- Directed by: Peter Shatalow
- Written by: Peter Shatalow Layne Coleman
- Based on: Blue City Slammers by Layne Coleman
- Produced by: Peter Shatalow Bruce Raymond
- Starring: Tracy Cunningham Eric Keenleyside Fran Gebhard Gary Farmer
- Cinematography: Robert C. New
- Edited by: Leslie Borden Brown
- Music by: Tim McCauley
- Production company: Shatalow/Raymond Productions
- Distributed by: Cineplex Odeon
- Release date: April 29, 1988;
- Country: Canada
- Language: English

= Blue City Slammers =

Blue City Slammers is a 1987 Canadian drama film directed by Peter Shatalow.

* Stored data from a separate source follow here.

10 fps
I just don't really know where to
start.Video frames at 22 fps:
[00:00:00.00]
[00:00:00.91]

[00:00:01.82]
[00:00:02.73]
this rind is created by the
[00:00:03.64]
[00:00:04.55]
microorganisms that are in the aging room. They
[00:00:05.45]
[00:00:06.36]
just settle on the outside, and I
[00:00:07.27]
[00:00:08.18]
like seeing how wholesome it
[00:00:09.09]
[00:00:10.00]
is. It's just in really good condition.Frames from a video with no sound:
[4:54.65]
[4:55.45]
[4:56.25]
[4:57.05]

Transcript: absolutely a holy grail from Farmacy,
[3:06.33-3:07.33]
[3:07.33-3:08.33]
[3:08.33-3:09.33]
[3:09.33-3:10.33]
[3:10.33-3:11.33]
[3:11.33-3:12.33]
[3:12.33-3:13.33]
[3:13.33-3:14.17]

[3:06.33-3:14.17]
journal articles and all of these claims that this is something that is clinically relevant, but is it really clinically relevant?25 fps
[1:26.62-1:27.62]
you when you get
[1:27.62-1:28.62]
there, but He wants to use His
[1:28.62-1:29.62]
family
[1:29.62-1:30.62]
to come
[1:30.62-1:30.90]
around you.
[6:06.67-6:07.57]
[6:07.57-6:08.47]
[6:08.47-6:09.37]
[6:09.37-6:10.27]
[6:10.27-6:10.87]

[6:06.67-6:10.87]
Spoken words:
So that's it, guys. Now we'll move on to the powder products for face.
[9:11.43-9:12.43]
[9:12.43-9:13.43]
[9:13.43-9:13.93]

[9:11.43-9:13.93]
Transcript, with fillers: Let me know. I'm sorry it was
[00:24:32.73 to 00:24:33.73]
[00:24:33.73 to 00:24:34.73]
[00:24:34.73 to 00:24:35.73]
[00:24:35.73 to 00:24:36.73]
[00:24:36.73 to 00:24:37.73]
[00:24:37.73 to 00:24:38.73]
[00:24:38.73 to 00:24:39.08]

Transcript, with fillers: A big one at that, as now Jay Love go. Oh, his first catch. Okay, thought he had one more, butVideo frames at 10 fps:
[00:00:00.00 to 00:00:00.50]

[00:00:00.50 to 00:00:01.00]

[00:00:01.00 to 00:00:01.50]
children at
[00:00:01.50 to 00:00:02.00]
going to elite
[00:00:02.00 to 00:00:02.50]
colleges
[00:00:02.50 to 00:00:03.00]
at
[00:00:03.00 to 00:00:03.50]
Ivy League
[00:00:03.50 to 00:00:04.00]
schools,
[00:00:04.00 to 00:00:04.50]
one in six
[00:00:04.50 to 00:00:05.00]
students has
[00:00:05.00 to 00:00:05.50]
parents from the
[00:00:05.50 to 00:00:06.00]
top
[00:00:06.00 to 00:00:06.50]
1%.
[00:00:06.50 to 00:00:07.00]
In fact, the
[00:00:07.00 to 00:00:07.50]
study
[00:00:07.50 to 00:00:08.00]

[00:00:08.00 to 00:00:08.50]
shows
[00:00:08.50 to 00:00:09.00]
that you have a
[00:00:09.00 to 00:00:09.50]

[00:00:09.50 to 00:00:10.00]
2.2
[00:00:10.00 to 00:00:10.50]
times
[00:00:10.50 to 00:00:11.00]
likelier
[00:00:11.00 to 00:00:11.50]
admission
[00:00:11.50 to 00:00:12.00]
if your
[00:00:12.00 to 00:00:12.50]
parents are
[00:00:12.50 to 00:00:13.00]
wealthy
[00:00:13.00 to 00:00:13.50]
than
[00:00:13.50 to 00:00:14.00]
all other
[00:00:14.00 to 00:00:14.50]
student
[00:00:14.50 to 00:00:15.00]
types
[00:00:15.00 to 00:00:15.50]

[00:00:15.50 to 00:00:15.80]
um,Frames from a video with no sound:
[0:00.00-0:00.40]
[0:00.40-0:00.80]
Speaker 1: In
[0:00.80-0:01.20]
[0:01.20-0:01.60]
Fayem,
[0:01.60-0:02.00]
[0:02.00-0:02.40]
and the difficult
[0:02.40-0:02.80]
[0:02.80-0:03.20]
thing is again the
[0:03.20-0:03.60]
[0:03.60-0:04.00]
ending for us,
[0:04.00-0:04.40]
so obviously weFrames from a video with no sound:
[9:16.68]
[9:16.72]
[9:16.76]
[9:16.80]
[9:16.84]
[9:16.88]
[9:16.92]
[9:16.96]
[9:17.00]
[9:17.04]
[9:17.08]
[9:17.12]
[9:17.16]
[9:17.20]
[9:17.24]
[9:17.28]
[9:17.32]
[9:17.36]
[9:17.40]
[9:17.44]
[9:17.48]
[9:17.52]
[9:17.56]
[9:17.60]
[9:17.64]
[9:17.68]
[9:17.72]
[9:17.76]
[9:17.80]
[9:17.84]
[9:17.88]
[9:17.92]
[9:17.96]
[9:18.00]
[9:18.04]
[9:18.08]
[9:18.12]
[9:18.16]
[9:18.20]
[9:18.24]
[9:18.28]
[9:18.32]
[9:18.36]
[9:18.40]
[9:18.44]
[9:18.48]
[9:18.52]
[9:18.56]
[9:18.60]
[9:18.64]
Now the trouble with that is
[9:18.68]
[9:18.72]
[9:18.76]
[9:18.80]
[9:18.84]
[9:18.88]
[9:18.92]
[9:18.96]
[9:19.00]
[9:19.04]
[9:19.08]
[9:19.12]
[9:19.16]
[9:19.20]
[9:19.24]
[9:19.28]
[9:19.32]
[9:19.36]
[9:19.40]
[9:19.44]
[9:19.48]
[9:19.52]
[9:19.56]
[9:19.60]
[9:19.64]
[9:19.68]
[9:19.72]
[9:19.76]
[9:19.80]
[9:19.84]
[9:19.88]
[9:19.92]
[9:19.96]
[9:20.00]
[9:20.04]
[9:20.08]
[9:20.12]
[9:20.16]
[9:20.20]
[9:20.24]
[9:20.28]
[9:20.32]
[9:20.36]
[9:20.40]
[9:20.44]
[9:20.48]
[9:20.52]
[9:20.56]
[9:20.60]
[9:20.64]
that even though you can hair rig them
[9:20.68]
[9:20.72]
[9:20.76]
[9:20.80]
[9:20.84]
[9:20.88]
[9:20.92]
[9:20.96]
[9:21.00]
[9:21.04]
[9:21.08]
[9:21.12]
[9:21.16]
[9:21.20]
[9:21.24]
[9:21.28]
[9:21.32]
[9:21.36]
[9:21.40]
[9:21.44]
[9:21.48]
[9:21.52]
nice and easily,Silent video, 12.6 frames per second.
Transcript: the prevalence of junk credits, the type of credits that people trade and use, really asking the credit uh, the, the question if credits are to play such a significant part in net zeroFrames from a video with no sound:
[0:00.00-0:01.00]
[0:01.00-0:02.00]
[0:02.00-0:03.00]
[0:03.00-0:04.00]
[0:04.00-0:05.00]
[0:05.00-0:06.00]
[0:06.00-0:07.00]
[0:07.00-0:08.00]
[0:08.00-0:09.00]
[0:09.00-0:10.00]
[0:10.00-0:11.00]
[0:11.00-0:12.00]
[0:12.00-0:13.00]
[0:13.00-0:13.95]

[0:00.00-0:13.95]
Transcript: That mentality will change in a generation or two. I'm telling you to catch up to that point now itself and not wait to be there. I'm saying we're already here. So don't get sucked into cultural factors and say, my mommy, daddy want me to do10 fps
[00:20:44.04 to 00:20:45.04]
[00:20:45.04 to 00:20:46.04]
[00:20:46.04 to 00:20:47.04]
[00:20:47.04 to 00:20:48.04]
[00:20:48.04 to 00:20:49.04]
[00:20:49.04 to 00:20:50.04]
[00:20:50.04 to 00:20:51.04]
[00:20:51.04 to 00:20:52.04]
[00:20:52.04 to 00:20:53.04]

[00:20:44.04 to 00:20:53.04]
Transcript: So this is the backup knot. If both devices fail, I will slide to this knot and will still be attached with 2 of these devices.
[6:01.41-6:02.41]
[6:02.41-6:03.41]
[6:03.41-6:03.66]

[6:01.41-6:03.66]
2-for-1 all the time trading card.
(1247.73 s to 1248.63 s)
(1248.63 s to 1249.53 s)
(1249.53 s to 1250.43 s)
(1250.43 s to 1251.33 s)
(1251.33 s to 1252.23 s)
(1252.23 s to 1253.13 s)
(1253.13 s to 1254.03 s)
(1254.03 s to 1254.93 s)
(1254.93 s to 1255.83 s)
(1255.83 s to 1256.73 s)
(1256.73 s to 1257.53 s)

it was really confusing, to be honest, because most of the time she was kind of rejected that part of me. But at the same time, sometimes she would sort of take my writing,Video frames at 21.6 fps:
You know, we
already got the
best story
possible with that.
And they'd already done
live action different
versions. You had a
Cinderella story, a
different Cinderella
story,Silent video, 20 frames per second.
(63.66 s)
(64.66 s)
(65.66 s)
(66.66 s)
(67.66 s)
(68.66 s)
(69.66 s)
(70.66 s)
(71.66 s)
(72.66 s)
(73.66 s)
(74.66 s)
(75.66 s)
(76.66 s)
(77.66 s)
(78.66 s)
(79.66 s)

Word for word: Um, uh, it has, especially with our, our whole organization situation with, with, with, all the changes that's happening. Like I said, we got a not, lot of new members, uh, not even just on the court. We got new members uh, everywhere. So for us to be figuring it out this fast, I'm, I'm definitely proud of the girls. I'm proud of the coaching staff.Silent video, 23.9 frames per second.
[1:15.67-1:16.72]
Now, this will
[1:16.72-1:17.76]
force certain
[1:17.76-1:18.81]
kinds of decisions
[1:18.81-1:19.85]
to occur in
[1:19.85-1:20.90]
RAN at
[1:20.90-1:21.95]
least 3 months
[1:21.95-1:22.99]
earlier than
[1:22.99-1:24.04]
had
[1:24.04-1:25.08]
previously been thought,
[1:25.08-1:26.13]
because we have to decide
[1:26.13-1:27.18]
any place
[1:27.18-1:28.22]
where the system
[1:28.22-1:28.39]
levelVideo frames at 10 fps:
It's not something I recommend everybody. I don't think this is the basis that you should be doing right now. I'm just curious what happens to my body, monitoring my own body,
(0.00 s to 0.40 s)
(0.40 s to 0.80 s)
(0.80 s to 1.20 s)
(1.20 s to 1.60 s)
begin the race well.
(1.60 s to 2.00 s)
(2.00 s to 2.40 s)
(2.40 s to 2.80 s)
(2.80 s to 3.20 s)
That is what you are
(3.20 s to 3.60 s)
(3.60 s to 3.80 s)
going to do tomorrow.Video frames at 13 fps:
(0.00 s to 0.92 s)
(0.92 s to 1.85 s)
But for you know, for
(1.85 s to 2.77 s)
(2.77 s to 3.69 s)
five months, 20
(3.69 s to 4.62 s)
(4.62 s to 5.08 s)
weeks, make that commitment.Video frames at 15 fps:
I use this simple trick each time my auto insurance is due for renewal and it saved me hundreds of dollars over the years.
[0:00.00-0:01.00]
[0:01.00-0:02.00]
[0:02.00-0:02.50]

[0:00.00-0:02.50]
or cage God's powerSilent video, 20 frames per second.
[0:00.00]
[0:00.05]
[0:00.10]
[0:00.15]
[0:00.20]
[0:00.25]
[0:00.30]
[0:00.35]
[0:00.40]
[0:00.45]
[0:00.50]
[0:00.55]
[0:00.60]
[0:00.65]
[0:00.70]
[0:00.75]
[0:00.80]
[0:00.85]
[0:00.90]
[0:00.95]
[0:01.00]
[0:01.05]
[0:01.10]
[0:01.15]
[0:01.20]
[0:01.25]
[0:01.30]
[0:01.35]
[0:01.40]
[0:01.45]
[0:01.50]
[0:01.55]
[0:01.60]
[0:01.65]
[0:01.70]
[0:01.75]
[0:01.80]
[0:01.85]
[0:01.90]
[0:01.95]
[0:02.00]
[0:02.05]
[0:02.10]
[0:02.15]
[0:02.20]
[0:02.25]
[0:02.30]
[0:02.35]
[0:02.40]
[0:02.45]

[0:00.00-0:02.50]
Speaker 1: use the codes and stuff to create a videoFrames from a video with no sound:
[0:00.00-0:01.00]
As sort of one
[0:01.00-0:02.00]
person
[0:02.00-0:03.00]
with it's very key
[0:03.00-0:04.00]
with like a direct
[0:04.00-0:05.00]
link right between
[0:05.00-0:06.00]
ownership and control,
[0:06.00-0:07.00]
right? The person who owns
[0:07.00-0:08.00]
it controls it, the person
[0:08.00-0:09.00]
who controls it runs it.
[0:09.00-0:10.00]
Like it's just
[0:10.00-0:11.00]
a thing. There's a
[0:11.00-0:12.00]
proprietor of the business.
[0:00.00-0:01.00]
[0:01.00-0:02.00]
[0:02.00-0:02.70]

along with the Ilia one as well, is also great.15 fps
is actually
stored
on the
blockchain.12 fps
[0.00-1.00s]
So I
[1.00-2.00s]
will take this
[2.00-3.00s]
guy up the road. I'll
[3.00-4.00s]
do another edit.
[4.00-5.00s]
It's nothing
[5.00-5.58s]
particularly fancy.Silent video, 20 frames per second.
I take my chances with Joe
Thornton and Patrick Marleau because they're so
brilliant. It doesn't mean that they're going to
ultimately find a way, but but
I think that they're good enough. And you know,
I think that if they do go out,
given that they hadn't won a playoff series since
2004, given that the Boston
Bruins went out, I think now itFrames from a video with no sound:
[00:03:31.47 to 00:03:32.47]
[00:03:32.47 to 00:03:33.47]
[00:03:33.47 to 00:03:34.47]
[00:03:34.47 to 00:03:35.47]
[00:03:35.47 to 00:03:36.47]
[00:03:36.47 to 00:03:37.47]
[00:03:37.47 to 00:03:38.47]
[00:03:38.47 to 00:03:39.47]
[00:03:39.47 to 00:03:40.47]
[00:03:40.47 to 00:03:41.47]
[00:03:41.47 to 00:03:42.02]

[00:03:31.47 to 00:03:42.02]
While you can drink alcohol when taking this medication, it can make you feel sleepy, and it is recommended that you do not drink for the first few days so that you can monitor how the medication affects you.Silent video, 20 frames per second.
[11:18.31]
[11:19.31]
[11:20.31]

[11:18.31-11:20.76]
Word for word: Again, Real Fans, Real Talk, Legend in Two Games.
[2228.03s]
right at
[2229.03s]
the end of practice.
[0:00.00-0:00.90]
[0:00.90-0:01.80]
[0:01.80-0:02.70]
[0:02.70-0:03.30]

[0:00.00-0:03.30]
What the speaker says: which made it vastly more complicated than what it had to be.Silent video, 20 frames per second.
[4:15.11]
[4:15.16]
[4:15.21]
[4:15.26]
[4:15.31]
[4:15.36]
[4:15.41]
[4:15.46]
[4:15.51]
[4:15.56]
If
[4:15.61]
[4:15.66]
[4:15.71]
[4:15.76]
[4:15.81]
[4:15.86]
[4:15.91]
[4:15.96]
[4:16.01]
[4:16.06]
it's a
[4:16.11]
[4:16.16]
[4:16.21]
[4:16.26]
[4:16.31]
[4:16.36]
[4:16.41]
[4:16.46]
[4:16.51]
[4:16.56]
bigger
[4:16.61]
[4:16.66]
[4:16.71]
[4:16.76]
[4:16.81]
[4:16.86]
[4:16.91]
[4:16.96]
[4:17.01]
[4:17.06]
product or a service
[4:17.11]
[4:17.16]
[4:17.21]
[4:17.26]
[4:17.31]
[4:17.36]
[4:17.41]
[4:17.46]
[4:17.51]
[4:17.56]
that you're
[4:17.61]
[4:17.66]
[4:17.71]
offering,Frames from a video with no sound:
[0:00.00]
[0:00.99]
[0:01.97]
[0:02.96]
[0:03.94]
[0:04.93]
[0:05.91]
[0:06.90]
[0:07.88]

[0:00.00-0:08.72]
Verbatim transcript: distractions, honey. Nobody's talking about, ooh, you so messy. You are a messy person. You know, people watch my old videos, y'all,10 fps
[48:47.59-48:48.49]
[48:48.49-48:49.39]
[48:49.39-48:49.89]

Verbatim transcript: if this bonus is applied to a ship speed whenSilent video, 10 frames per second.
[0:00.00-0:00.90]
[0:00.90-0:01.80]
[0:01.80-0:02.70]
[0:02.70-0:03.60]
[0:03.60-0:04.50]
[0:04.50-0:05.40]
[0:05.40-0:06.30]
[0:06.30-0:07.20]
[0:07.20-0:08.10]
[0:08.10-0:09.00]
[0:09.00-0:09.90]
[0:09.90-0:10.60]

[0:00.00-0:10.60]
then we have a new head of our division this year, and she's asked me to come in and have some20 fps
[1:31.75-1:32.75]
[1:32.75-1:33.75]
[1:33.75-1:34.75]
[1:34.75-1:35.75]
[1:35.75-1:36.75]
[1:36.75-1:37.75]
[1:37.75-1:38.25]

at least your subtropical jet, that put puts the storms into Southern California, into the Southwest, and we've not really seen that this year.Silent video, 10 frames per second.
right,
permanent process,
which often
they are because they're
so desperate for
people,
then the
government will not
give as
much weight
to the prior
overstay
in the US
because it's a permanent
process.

Based on the theatrical play by Layne Coleman, the film centres on the personal and sport lives of the players on a women's softball team in the small town of Blue City. The cast includes Tracy Cunningham, Eric Keenleyside, Fran Gebhard, Gary Farmer, Murray Westgate and Gabriel Hogan.

The film garnered three Genie Award nominations at the 9th Genie Awards in 1988: Best Supporting Actor (Westgate), Best Supporting Actress (Gebhard) and Best Original Score (Tim McCauley).